Dataset entries:
BEGIN
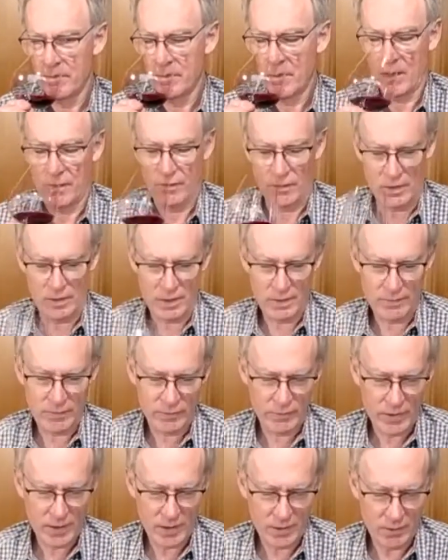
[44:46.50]
So never
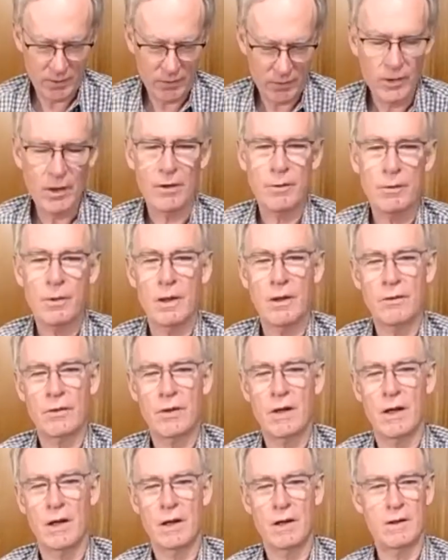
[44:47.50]
say New South Wales
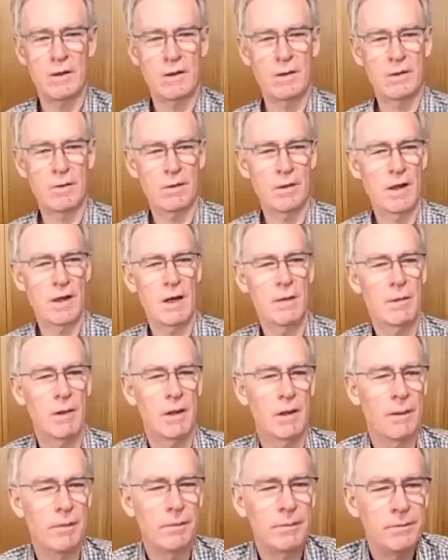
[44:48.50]
can't do good
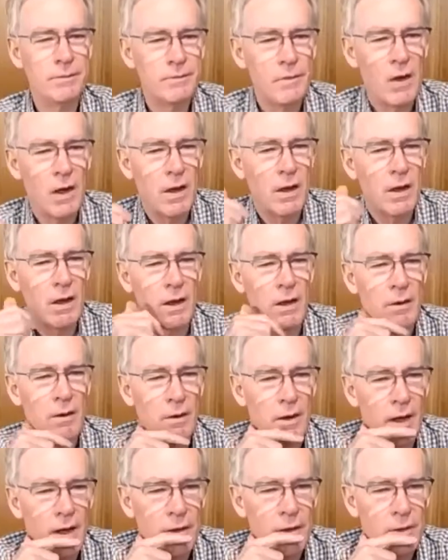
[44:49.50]
Cabernet.
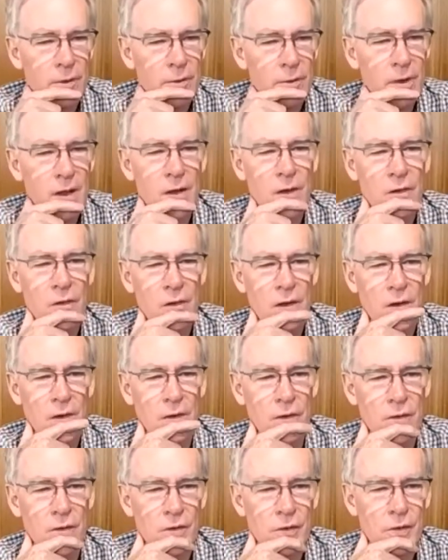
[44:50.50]
Craig Tookie
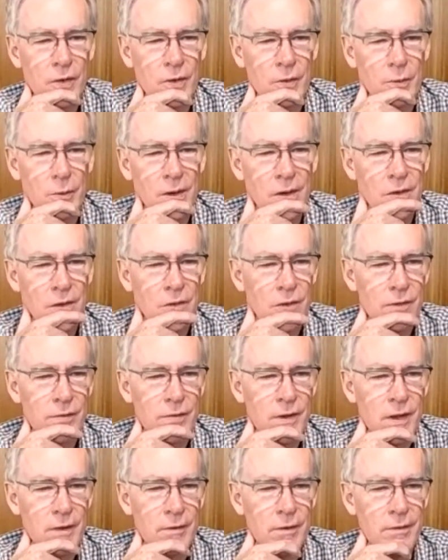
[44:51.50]
says, what is your
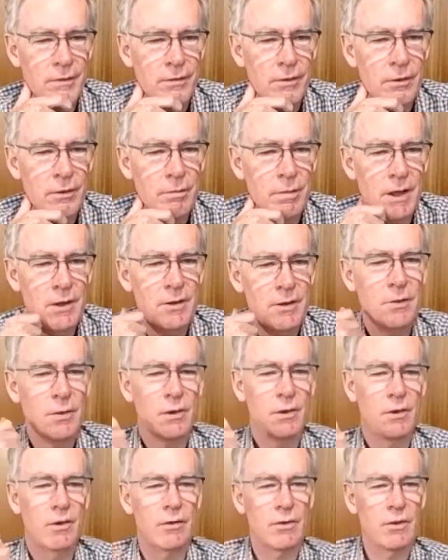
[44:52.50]
favourite food match with
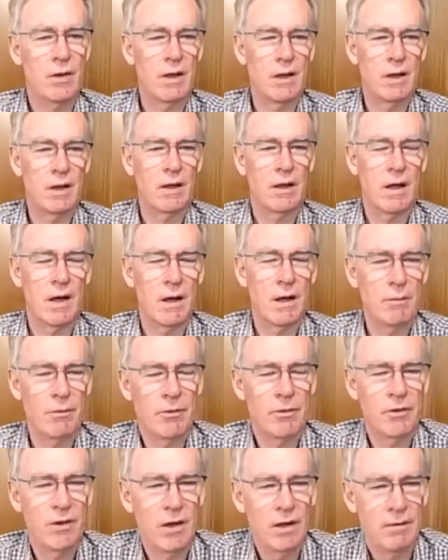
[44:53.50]
an Australian cab
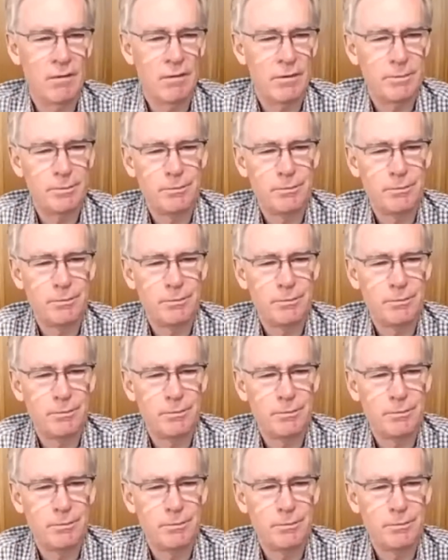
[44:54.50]
sav?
END
Return all the entries word for word, but omit any pictures they contain.

Answer space:
[44:46.50]
So never
[44:47.50]
say New South Wales
[44:48.50]
can't do good
[44:49.50]
Cabernet.
[44:50.50]
Craig Tookie
[44:51.50]
says, what is your
[44:52.50]
favourite food match with
[44:53.50]
an Australian cab
[44:54.50]
sav?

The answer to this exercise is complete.